With some practice, you will find that you can make the adjustments quickly, and even be fairly accurate as to how much to tweak. If you find yourself making large adjustments, remember that you can adjust the rate of A as well, but not too much! This is the song everyone’s listening to, so a large adjustment may be noticable.
Using the mouse on the sliders affords you very little in the way of accuracy. This is okay for finding the right ballpark, but once you’re mixing the track in, the best way to make rate adjustments is with the keyboard. F1/F2 are down/up 0.1% for Channel A, and F5/F6 operate for channel B. Holding shift in combination with these keys gets you an even finer 0.01% control over the rate, but I rarely use this feature.
Anyway, that’s the technical stuff. To actually make it work, you need some idea of the flow of your songs to know how and when to fade where. One good method is to beatmatch the songs, then roll B back to the start, hit play when A begins the next measure after a good transition (16 bar rule), and mix at your leisure.
Using an External Mixer or MIDI Device
If you have a real DJ mixer, it is possible to use it with Mixxx.

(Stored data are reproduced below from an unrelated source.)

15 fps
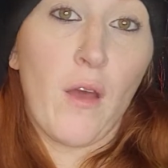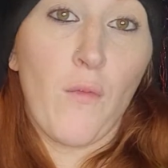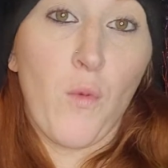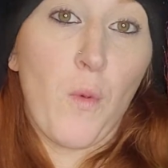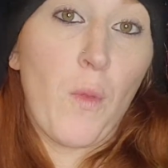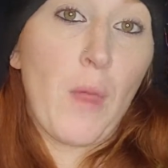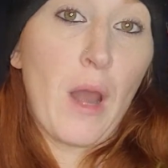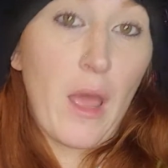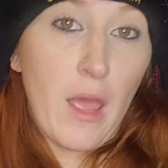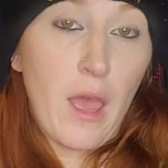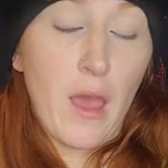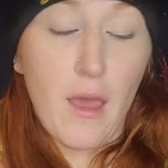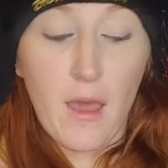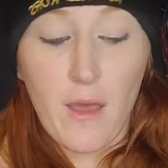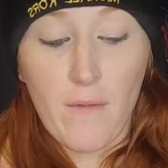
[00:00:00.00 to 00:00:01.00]
of the one that I
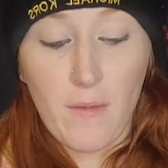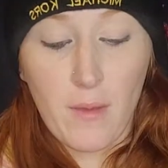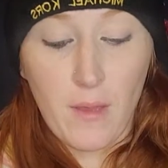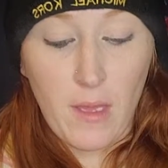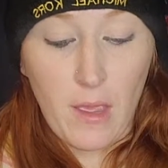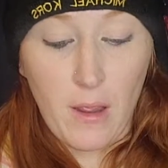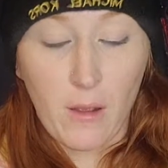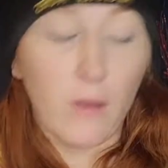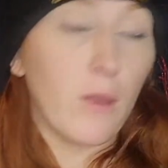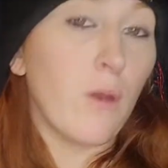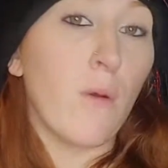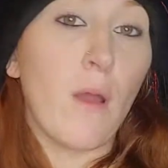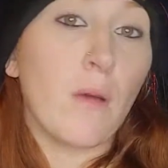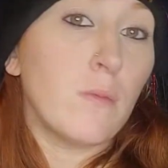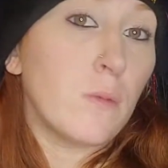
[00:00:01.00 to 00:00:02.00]
have and clean
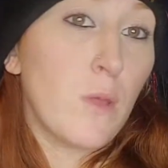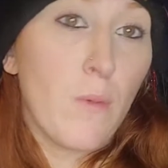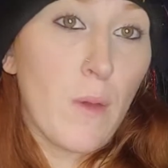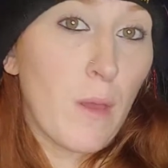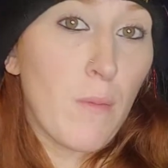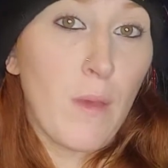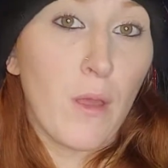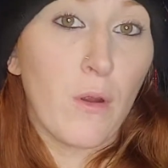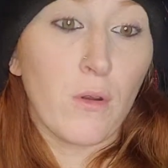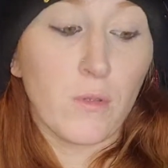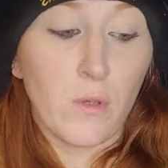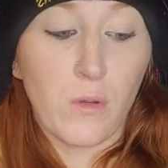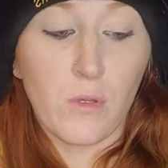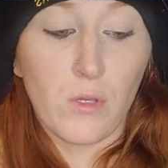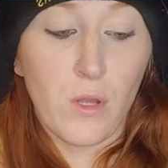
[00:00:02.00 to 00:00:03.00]
her out and see if I can make her as
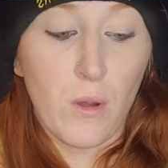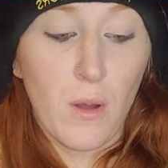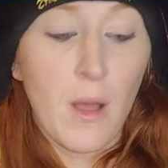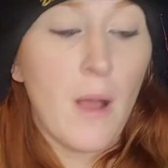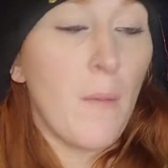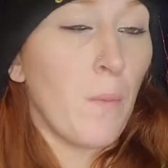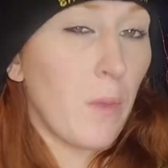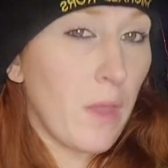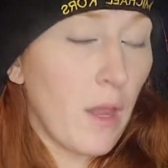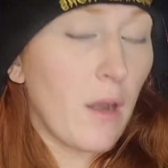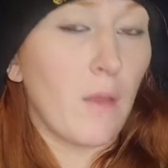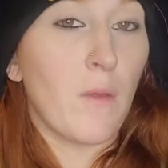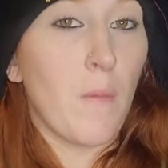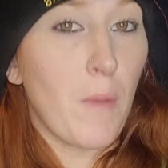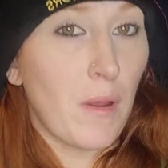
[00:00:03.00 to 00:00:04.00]
good as new. Again,
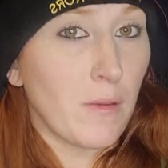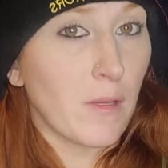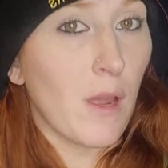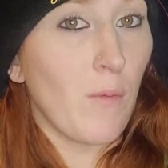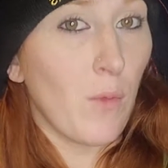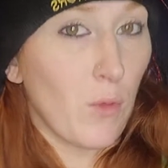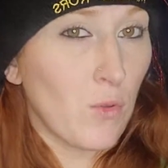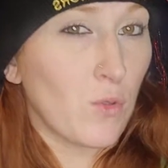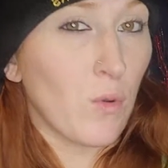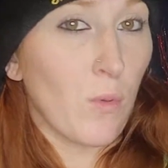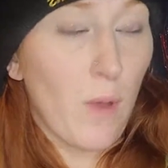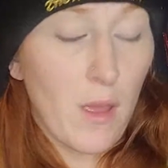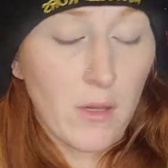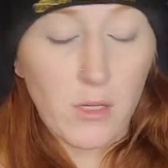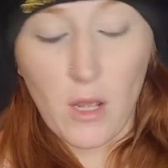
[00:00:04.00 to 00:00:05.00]
I think mine is kind of like this
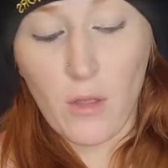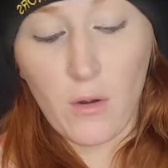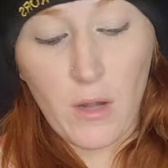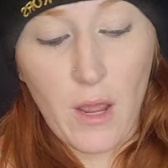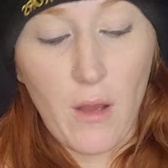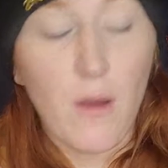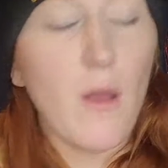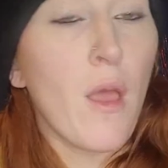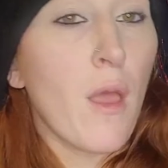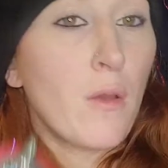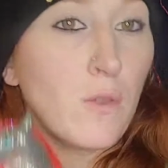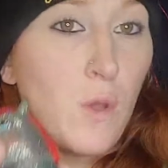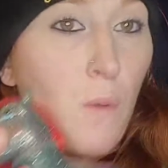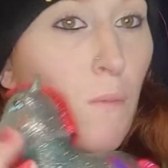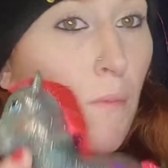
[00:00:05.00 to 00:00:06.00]
grayish color now.
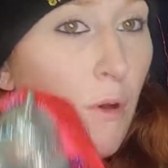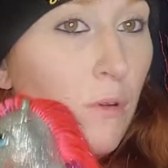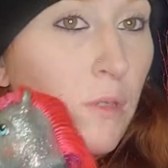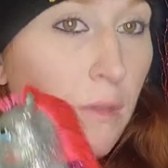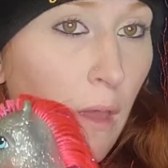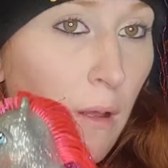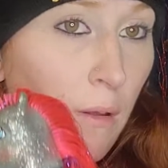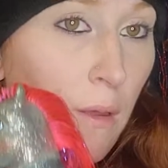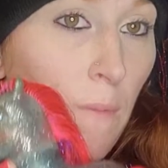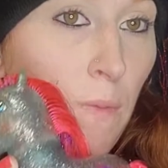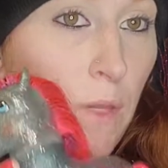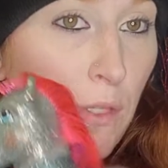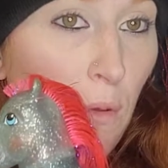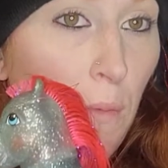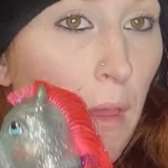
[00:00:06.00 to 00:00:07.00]
So most likely
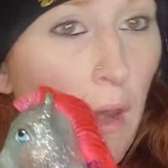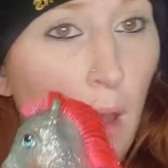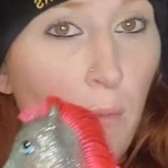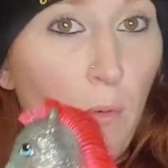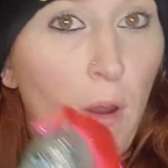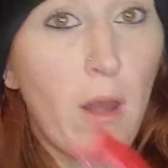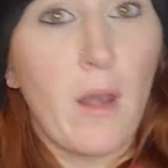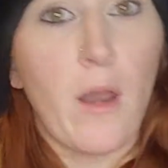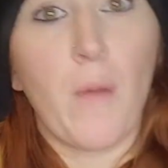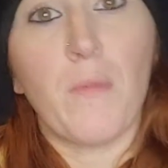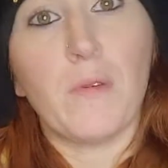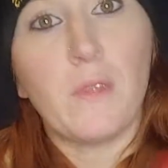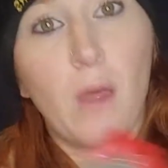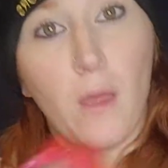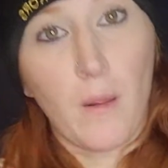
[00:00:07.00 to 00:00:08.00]
this will be an upgrade and I'll be
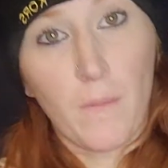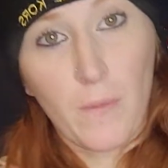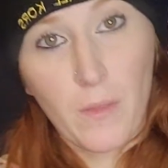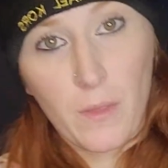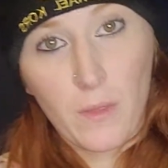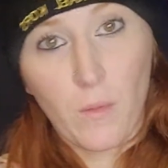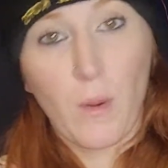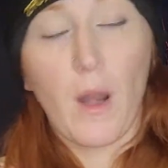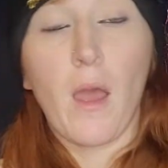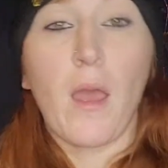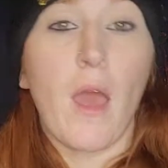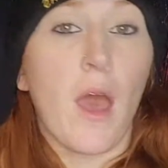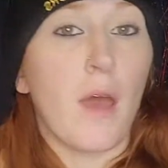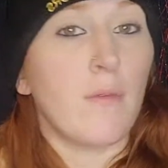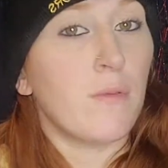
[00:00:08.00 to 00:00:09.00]
selling the one I
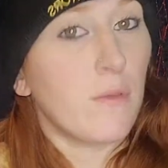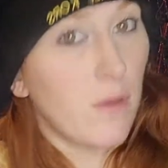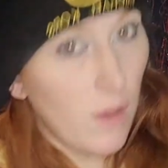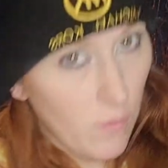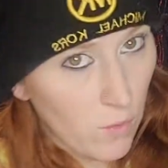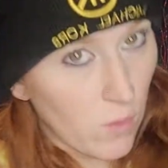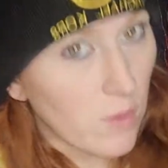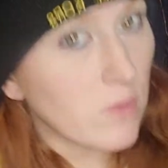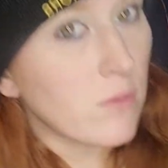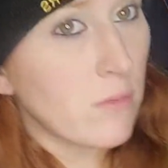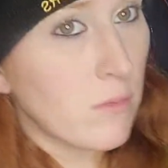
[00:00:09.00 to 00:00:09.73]
have, of course,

Slide the crossfader all the way to the left (channel A) and enable the headphone preview for channel B. By doing this, you have a perfect workaround to route each channel out separate outputs of your soundcard which can then be routed to your real hardware mixer.
Mixxx also supports midi devices such as the FaderMaster and Mixman DM2, although I haven’t tried it with either. I’m curious about how the Mixman DM2 works with mixxx (like what you can control and how) so if you have any experience, please drop a comment. It should also be noted that by using a program like Pd to capture the signals coming through the midi bus, one can write their own config file to bind the controls of just about any midi device to any of the Mixxx controls.

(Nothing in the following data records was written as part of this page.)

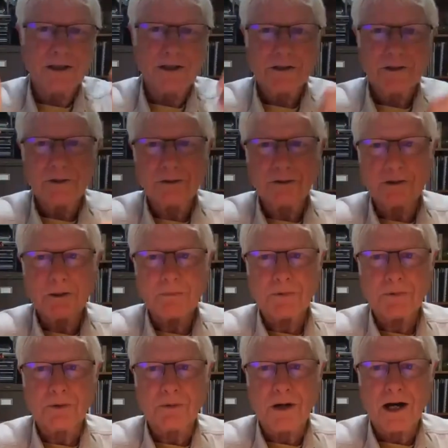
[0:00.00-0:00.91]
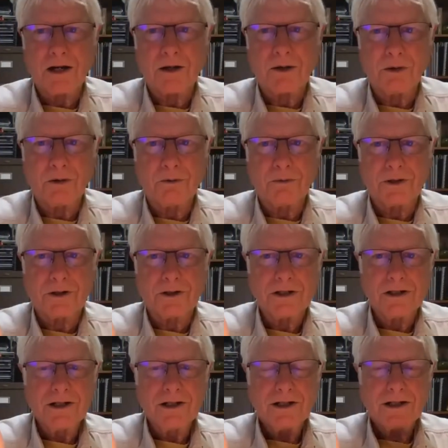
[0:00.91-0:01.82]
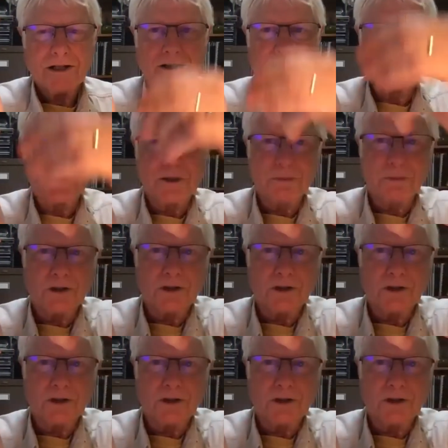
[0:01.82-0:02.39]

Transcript: you tip your rod over and then when it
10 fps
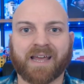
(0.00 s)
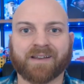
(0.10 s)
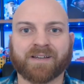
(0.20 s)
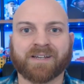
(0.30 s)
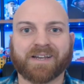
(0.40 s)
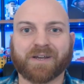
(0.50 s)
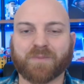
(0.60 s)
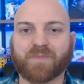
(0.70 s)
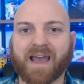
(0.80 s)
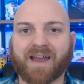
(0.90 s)
And in
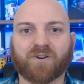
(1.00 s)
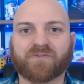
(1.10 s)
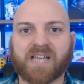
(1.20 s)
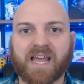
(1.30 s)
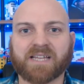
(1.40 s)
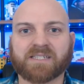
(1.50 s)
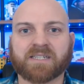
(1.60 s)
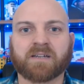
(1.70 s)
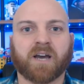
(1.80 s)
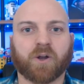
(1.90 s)
a matter of days,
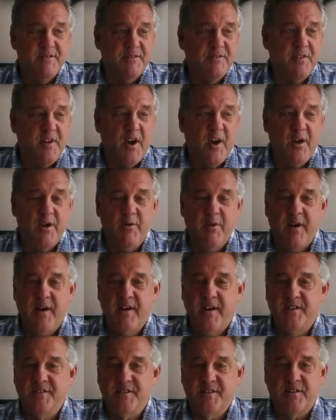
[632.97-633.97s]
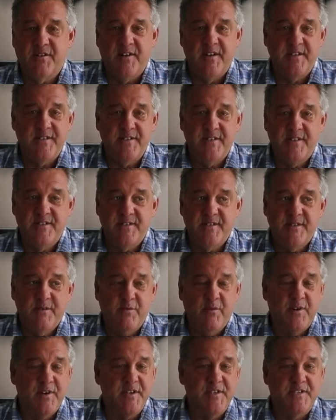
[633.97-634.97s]
No airs and graces.
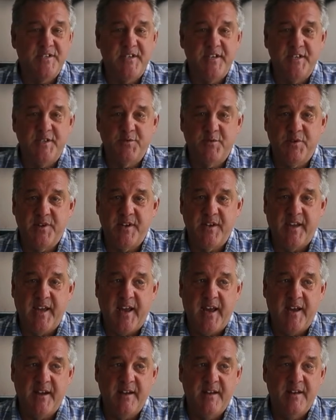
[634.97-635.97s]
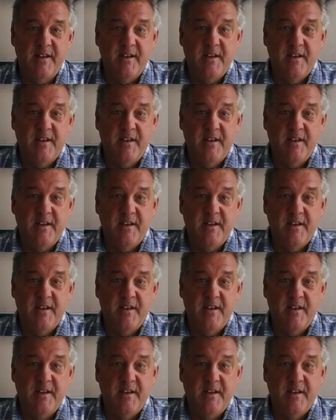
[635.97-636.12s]
What you see is what you get.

Set Up a Private Internet Radio Station
I’ve just recently began to experiment with this. By properly configuring Icecast2 and Darkice, you can stream your live performance out to whoever will listen. Darkice captures and encodes the audio, and passes it to Icecast2 which actually streams it out to the clients. Once configured, simply launch Icecast, launch Darkice, and connect the Darkice inputs to the Mixxx (master) outputs in qjackctl.
I hope you’ve found this tutorial to be useful. Surely I haven’t covered everything there is to cover regarding Mixxx, but hopefully somebody learned something. Please give me some feedback so I may perhaps adapt this further and add additional info.
- This feature is broken in 1.4.2, but works fine in CVS.
- That is, provided you have to produce a studio mix for the assignment.
- I’ve asked Tue to do something about it, but it seems that dragging the mouse on the waveform is very sensitive, so your click/drag/release must be very quick. This is almost never a good idea when the song you’re nudging is playing to your audience as it will produce a rather unappealing sound.